_Work order_: Could you transcribe exactly the lines from the one containing "[3.00-4.00s]" through the end of the listing below, both included, but none of the pictures?

_Excerpted data_:
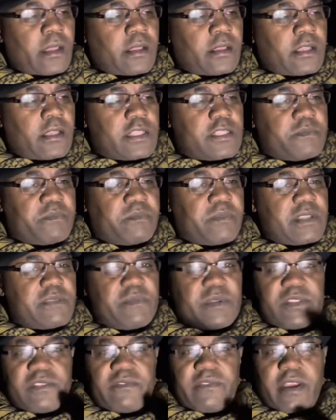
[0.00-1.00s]
let's let's
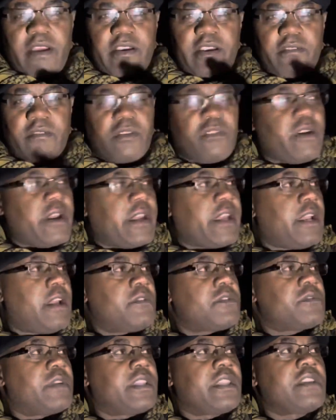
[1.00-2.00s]
mess around here real quick. And I
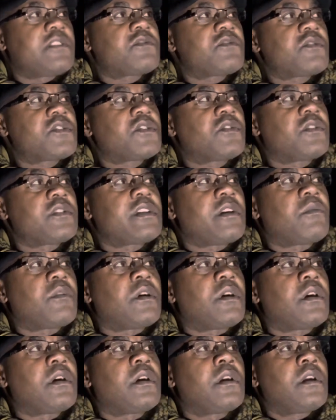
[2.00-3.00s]
was, and these were swords that
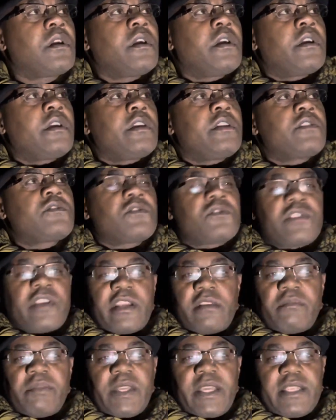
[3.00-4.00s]
were, these were
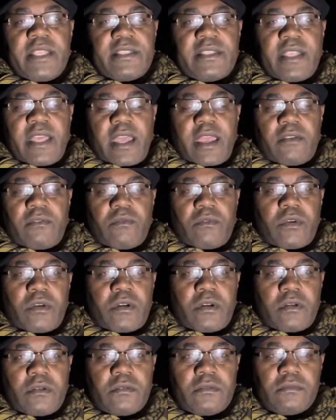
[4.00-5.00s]
training blades that
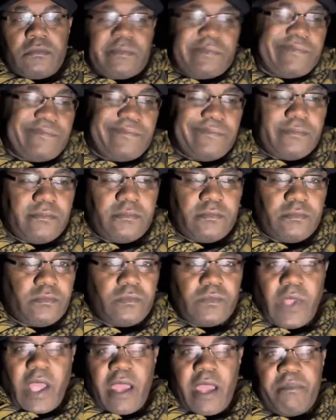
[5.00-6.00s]
were,
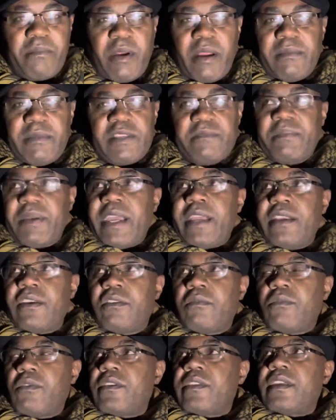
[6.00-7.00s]
I probably paid no
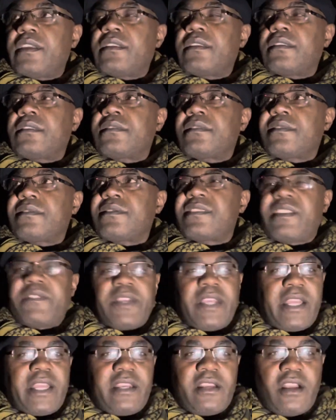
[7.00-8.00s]
more than
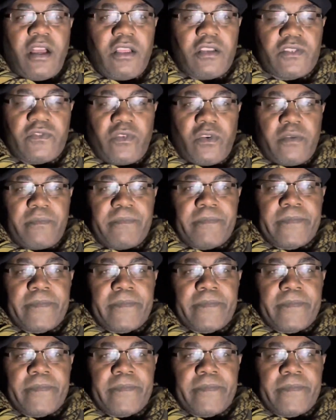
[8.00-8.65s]
70 dollars for them.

_Answer to this exercise_:
[3.00-4.00s]
were, these were
[4.00-5.00s]
training blades that
[5.00-6.00s]
were,
[6.00-7.00s]
I probably paid no
[7.00-8.00s]
more than
[8.00-8.65s]
70 dollars for them.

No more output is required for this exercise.